------ Exercise materials
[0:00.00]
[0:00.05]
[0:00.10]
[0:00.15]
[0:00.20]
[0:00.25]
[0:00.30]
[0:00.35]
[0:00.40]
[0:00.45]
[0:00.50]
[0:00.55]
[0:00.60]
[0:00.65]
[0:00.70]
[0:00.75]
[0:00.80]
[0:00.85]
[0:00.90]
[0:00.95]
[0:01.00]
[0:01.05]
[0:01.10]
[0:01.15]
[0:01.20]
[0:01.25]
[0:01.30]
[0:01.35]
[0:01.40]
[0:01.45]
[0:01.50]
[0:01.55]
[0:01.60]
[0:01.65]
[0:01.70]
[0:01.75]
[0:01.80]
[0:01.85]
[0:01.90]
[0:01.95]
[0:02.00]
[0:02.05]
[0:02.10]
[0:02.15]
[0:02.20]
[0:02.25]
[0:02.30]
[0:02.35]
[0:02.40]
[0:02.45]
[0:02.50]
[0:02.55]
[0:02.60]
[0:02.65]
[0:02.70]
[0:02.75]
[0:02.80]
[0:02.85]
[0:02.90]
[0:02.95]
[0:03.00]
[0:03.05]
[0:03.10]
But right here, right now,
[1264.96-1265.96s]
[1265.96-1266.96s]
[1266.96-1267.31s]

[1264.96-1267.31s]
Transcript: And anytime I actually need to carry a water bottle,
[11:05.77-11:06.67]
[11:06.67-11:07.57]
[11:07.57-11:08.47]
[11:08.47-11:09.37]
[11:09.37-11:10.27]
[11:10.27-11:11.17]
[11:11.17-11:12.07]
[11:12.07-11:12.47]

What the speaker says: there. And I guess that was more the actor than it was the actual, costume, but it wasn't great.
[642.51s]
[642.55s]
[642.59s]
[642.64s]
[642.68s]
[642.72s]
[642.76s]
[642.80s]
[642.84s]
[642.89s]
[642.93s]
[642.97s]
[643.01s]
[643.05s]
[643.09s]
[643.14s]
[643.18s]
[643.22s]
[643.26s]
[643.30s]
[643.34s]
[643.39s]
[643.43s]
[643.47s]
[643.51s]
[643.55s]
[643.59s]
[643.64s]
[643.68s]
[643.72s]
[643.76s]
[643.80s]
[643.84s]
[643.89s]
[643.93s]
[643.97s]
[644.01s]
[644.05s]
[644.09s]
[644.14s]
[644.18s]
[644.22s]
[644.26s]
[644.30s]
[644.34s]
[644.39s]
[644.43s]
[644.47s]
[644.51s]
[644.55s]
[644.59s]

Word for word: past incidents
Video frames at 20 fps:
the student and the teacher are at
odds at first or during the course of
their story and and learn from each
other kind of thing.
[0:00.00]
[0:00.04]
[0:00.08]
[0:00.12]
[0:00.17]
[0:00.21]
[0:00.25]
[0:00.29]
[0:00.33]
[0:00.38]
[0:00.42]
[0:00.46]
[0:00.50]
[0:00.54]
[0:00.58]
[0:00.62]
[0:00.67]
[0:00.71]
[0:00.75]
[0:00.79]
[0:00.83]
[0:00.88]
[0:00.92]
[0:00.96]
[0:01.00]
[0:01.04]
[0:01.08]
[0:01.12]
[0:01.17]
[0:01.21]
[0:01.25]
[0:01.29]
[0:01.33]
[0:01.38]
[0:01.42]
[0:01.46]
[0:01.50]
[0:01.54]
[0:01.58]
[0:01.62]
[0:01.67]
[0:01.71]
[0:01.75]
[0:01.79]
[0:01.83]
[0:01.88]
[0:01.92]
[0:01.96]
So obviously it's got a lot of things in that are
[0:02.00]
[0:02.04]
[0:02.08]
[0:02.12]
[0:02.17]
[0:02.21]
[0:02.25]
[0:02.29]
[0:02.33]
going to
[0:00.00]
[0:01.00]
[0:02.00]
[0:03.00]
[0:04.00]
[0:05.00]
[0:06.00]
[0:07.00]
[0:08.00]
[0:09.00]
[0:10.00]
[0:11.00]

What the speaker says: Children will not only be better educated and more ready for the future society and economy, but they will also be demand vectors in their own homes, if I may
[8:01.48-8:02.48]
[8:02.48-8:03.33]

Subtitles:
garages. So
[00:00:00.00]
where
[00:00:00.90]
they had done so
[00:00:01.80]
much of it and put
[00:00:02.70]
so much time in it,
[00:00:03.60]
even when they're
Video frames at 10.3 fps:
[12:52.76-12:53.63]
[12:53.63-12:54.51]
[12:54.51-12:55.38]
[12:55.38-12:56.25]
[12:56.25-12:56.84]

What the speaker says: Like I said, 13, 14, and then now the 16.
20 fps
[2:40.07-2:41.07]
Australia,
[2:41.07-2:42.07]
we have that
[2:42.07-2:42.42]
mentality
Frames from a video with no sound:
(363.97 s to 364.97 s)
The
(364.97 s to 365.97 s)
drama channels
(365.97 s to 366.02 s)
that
------------
### Work request:
The records above must be transcribed line for line, exactly.

### Reply:
[0:00.00]
[0:00.05]
[0:00.10]
[0:00.15]
[0:00.20]
[0:00.25]
[0:00.30]
[0:00.35]
[0:00.40]
[0:00.45]
[0:00.50]
[0:00.55]
[0:00.60]
[0:00.65]
[0:00.70]
[0:00.75]
[0:00.80]
[0:00.85]
[0:00.90]
[0:00.95]
[0:01.00]
[0:01.05]
[0:01.10]
[0:01.15]
[0:01.20]
[0:01.25]
[0:01.30]
[0:01.35]
[0:01.40]
[0:01.45]
[0:01.50]
[0:01.55]
[0:01.60]
[0:01.65]
[0:01.70]
[0:01.75]
[0:01.80]
[0:01.85]
[0:01.90]
[0:01.95]
[0:02.00]
[0:02.05]
[0:02.10]
[0:02.15]
[0:02.20]
[0:02.25]
[0:02.30]
[0:02.35]
[0:02.40]
[0:02.45]
[0:02.50]
[0:02.55]
[0:02.60]
[0:02.65]
[0:02.70]
[0:02.75]
[0:02.80]
[0:02.85]
[0:02.90]
[0:02.95]
[0:03.00]
[0:03.05]
[0:03.10]
But right here, right now,
[1264.96-1265.96s]
[1265.96-1266.96s]
[1266.96-1267.31s]

[1264.96-1267.31s]
Transcript: And anytime I actually need to carry a water bottle,
[11:05.77-11:06.67]
[11:06.67-11:07.57]
[11:07.57-11:08.47]
[11:08.47-11:09.37]
[11:09.37-11:10.27]
[11:10.27-11:11.17]
[11:11.17-11:12.07]
[11:12.07-11:12.47]

What the speaker says: there. And I guess that was more the actor than it was the actual, costume, but it wasn't great.
[642.51s]
[642.55s]
[642.59s]
[642.64s]
[642.68s]
[642.72s]
[642.76s]
[642.80s]
[642.84s]
[642.89s]
[642.93s]
[642.97s]
[643.01s]
[643.05s]
[643.09s]
[643.14s]
[643.18s]
[643.22s]
[643.26s]
[643.30s]
[643.34s]
[643.39s]
[643.43s]
[643.47s]
[643.51s]
[643.55s]
[643.59s]
[643.64s]
[643.68s]
[643.72s]
[643.76s]
[643.80s]
[643.84s]
[643.89s]
[643.93s]
[643.97s]
[644.01s]
[644.05s]
[644.09s]
[644.14s]
[644.18s]
[644.22s]
[644.26s]
[644.30s]
[644.34s]
[644.39s]
[644.43s]
[644.47s]
[644.51s]
[644.55s]
[644.59s]

Word for word: past incidents
Video frames at 20 fps:
the student and the teacher are at
odds at first or during the course of
their story and and learn from each
other kind of thing.
[0:00.00]
[0:00.04]
[0:00.08]
[0:00.12]
[0:00.17]
[0:00.21]
[0:00.25]
[0:00.29]
[0:00.33]
[0:00.38]
[0:00.42]
[0:00.46]
[0:00.50]
[0:00.54]
[0:00.58]
[0:00.62]
[0:00.67]
[0:00.71]
[0:00.75]
[0:00.79]
[0:00.83]
[0:00.88]
[0:00.92]
[0:00.96]
[0:01.00]
[0:01.04]
[0:01.08]
[0:01.12]
[0:01.17]
[0:01.21]
[0:01.25]
[0:01.29]
[0:01.33]
[0:01.38]
[0:01.42]
[0:01.46]
[0:01.50]
[0:01.54]
[0:01.58]
[0:01.62]
[0:01.67]
[0:01.71]
[0:01.75]
[0:01.79]
[0:01.83]
[0:01.88]
[0:01.92]
[0:01.96]
So obviously it's got a lot of things in that are
[0:02.00]
[0:02.04]
[0:02.08]
[0:02.12]
[0:02.17]
[0:02.21]
[0:02.25]
[0:02.29]
[0:02.33]
going to
[0:00.00]
[0:01.00]
[0:02.00]
[0:03.00]
[0:04.00]
[0:05.00]
[0:06.00]
[0:07.00]
[0:08.00]
[0:09.00]
[0:10.00]
[0:11.00]

What the speaker says: Children will not only be better educated and more ready for the future society and economy, but they will also be demand vectors in their own homes, if I may
[8:01.48-8:02.48]
[8:02.48-8:03.33]

Subtitles:
garages. So
[00:00:00.00]
where
[00:00:00.90]
they had done so
[00:00:01.80]
much of it and put
[00:00:02.70]
so much time in it,
[00:00:03.60]
even when they're
Video frames at 10.3 fps:
[12:52.76-12:53.63]
[12:53.63-12:54.51]
[12:54.51-12:55.38]
[12:55.38-12:56.25]
[12:56.25-12:56.84]

What the speaker says: Like I said, 13, 14, and then now the 16.
20 fps
[2:40.07-2:41.07]
Australia,
[2:41.07-2:42.07]
we have that
[2:42.07-2:42.42]
mentality
Frames from a video with no sound:
(363.97 s to 364.97 s)
The
(364.97 s to 365.97 s)
drama channels
(365.97 s to 366.02 s)
that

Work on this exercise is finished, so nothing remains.